Key words and phrases: Gaussian processes, online learning, sparse approximations

Abstract:

In recent years there has been an increased interest in applying non-parametric methods to real-world problems. Significant research has been devoted to Gaussian processes (GPs) due to their increased flexibility when compared with parametric models. These methods use Bayesian learning, which generally leads to analytically intractable posteriors.

This thesis proposes a two-step solution to construct a probabilistic approximation to the posterior. In the first step we adapt the Bayesian online learning to GPs: the final approximation to the posterior is the result of propagating the first and second moments of intermediate posteriors obtained by combining a new example with the previous approximation. The propagation of functional forms is solved by showing the existence of a parametrisation to posterior moments that uses combinations of the kernel function at the training points, transforming the Bayesian online learning of functions into a parametric formulation. The drawback is the prohibitive quadratic scaling of the number of parameters with the size of the data, making the method inapplicable to large datasets.

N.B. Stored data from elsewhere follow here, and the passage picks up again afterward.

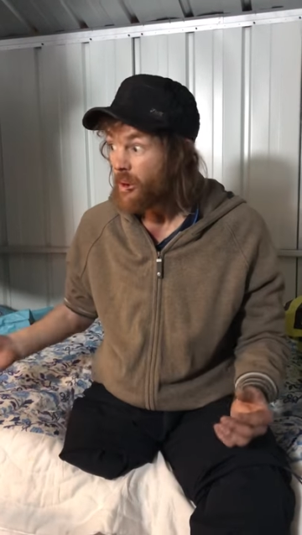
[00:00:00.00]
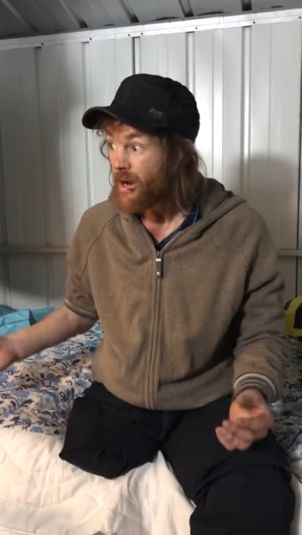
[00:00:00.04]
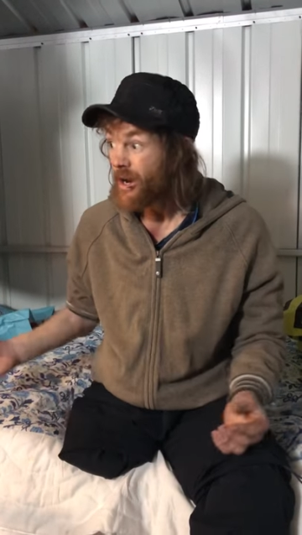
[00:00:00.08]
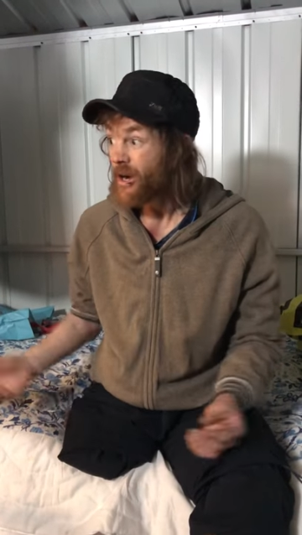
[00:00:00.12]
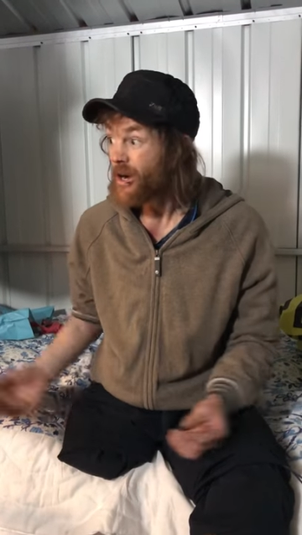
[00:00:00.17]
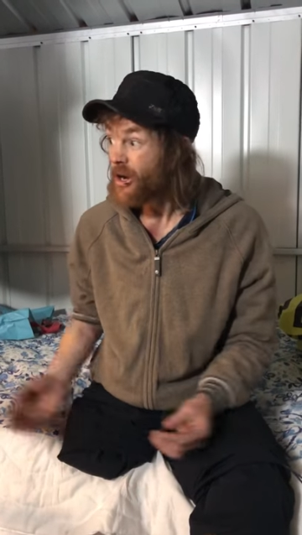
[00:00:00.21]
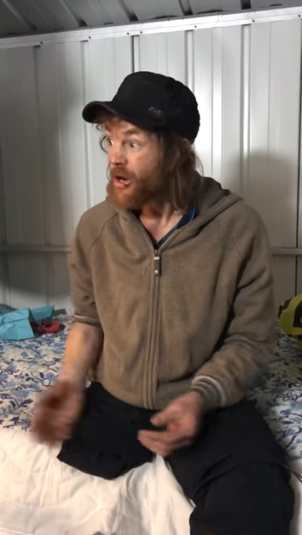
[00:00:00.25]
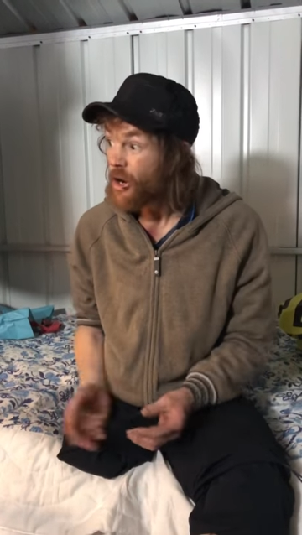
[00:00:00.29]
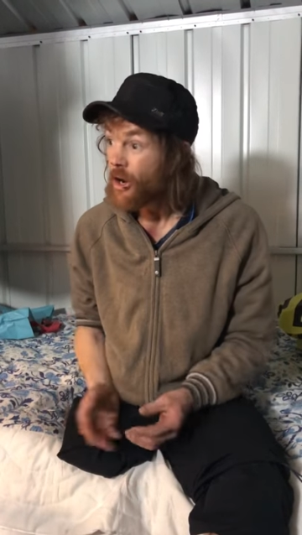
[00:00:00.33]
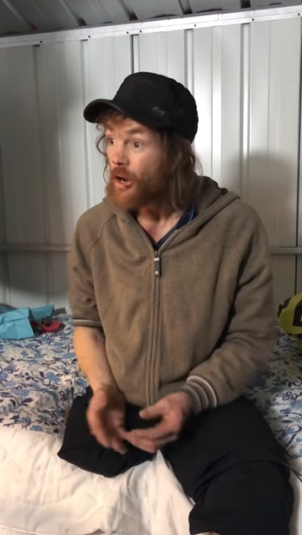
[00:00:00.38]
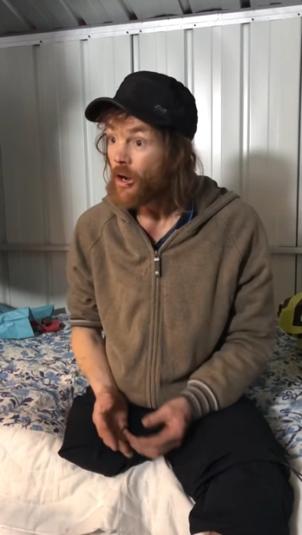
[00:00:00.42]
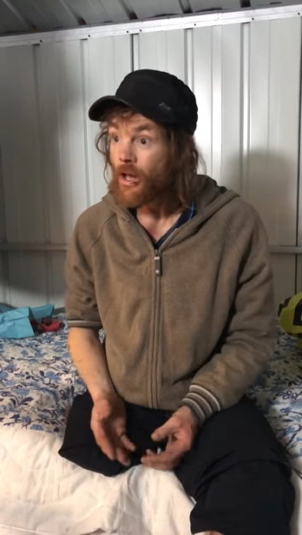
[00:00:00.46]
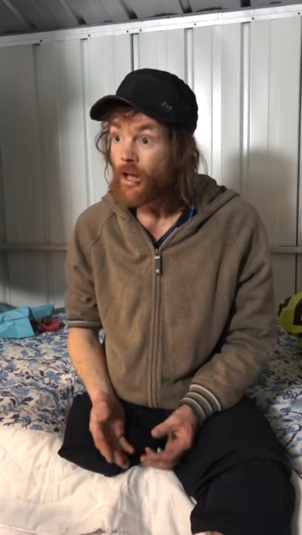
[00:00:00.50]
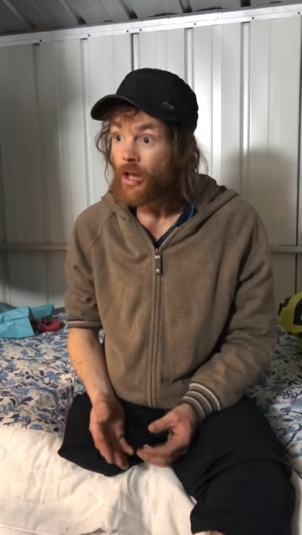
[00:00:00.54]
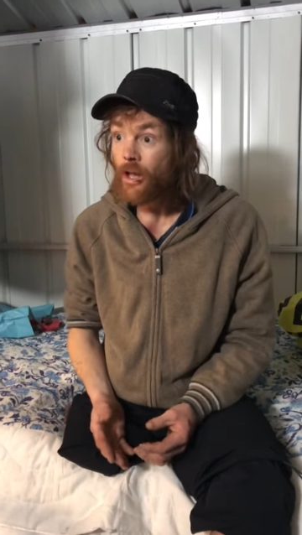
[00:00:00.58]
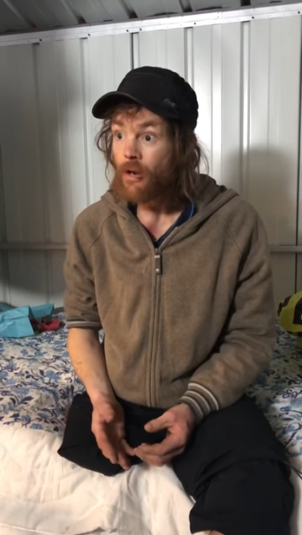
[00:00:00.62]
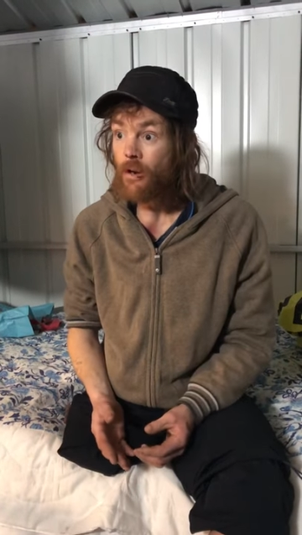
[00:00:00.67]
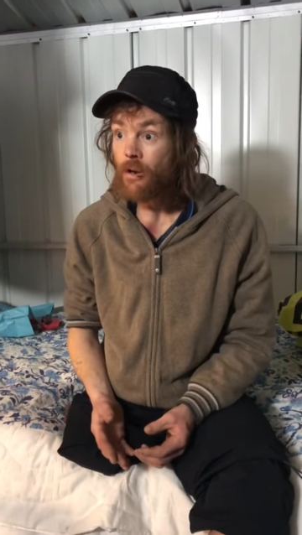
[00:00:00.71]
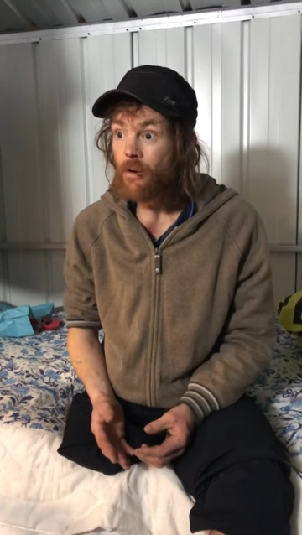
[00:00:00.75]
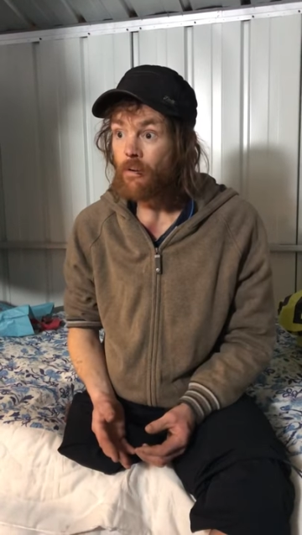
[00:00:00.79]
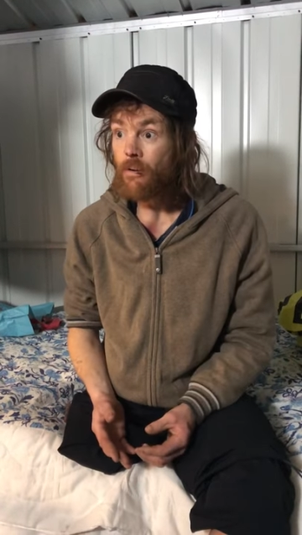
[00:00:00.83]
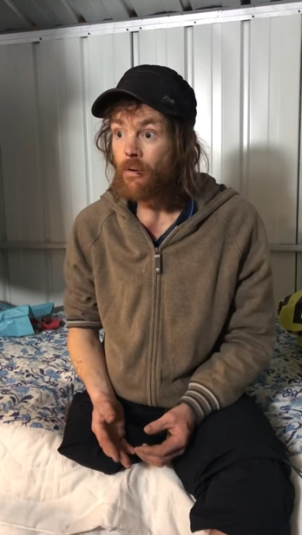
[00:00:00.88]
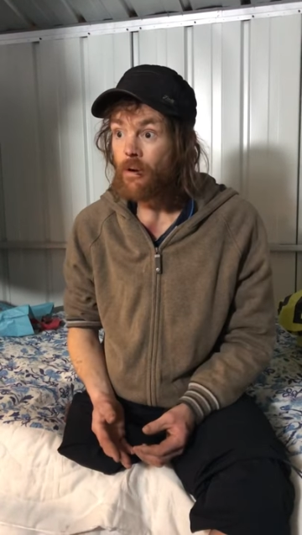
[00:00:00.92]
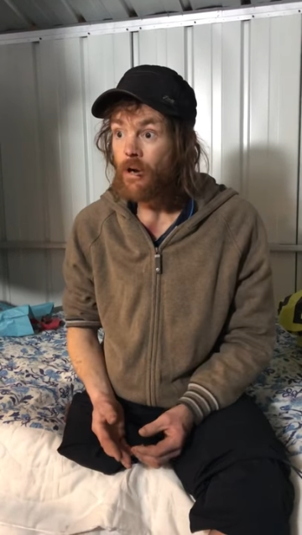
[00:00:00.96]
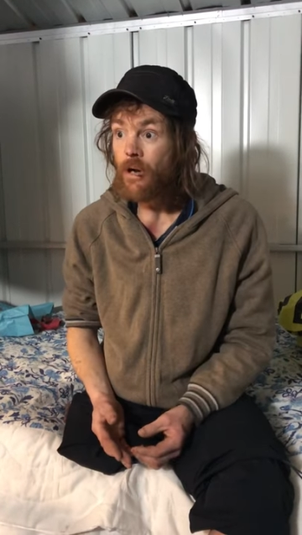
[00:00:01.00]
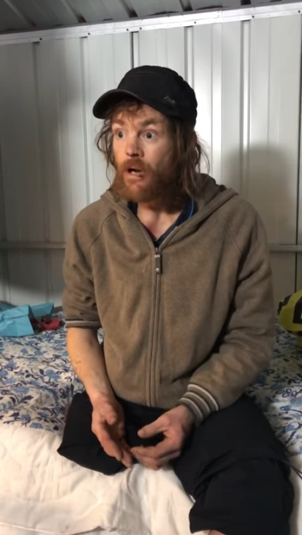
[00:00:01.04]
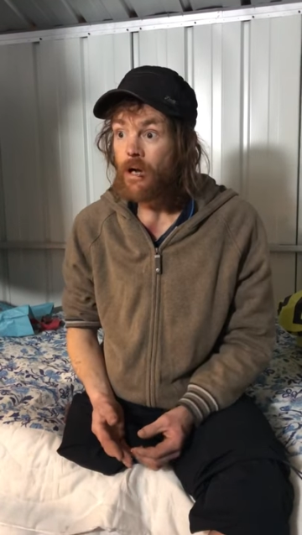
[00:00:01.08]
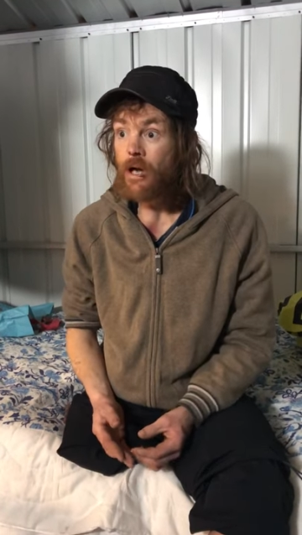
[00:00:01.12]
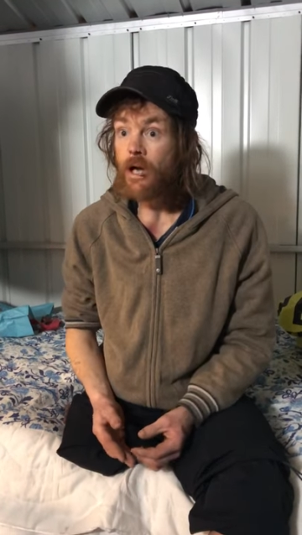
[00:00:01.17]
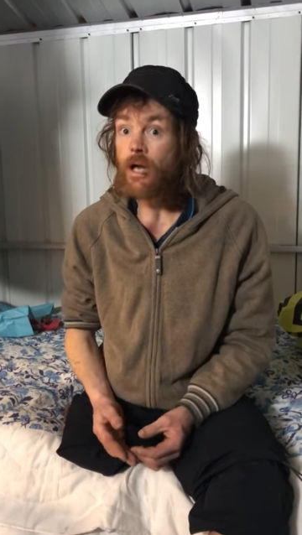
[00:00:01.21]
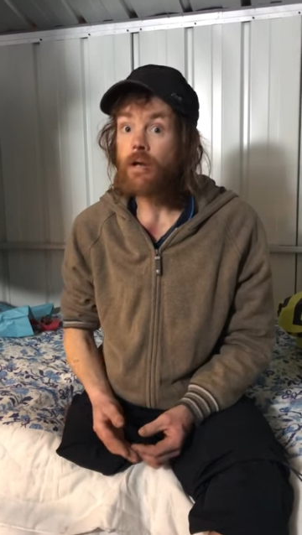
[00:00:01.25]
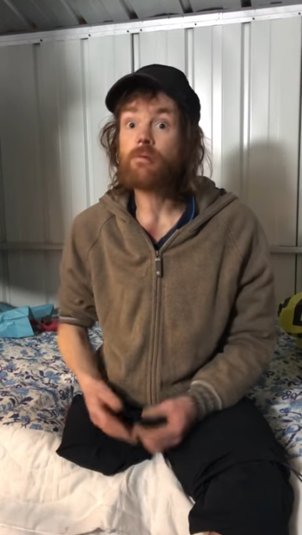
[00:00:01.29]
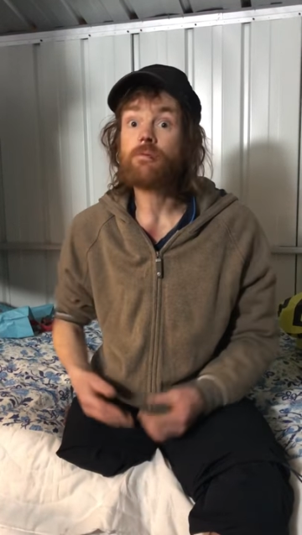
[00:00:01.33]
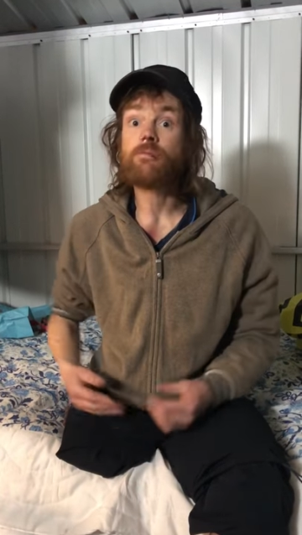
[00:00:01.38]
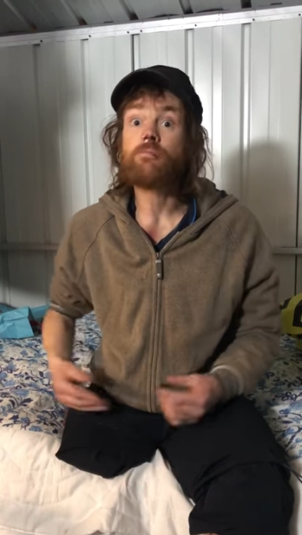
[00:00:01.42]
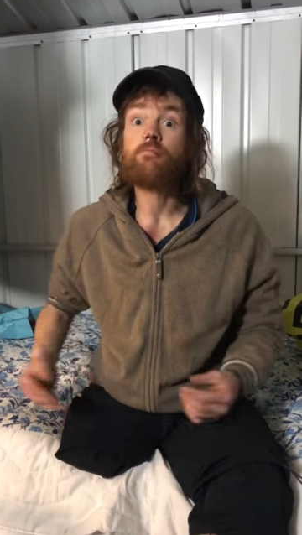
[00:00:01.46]
When I got here, though,
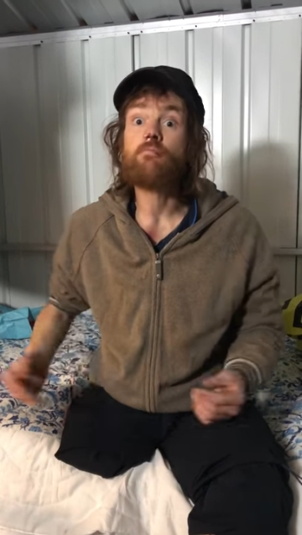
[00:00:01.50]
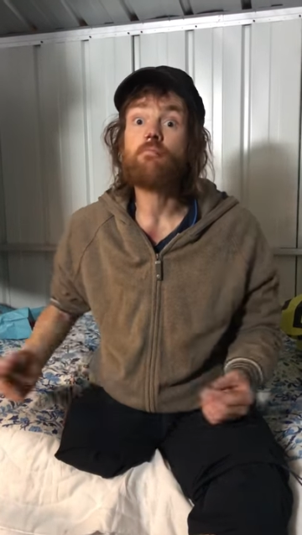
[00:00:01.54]
it was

The second step solves the problem of the exploding parameter size and makes GPs applicable to arbitrarily large datasets. The approximation is based on a measure of distance between two GPs, the KL-divergence between GPs. This second approximation is with a constrained GP in which only a small subset of the whole training dataset is used to represent the GP. This subset is called the Basis Vector, or $\cal {BV}$ set and the resulting GP is a sparse approximation to the true posterior.

As this sparsity is based on the KL-minimisation, it is probabilistic and independent of the way the posterior approximation from the first step is obtained. We combine the sparse approximation with an extension to the Bayesian online algorithm that allows multiple iterations for each input and thus approximating a batch solution.

The resulting sparse learning algorithm is a generic one: for different problems we only change the likelihood. The algorithm is applied to a variety of problems and we examine its performance both on more classical regression and classification tasks and to the data-assimilation and a simple density estimation problems.

Acknowledgements

First and foremost I am grateful to my supervisor Manfred Opper for his unceasing enthusiasm, the sparkling discussions, the quick understanding of sometimes chaotic ideas, and the thorough explanations he gave me whenever I needed it. Being a member of NCRG was very stimulating and I profited a lot from the discussions during the three years spent at Aston. I acknowledge the financial support of NCRG for making possible my study.

My fellow PhD students helped me adjust to life in England, in particular to the, put it mildly, unfavourable local climate. The lively discussions in the PhD lab are not forgotten. I thank my fellow course-mates, Mehdi Azzouzi, David Evans, Randa Herzallah, Lars Hjorth, Ragnar Lesch, Tony Schwaighofer, Renato Vicente, Wei Lee Woon and Sun Yi.

For the remote support I thank to my family and to my friends without whom the completion of this thesis would have been much harder.

In preparing this thesis I have been helped a lot by Dan Cornford and Wei Lee Woon who gave helpful comments on the grammatical aspects of the thesis. And finally, special thanks to Vicky Bond for her prompt replies whenever it was needed.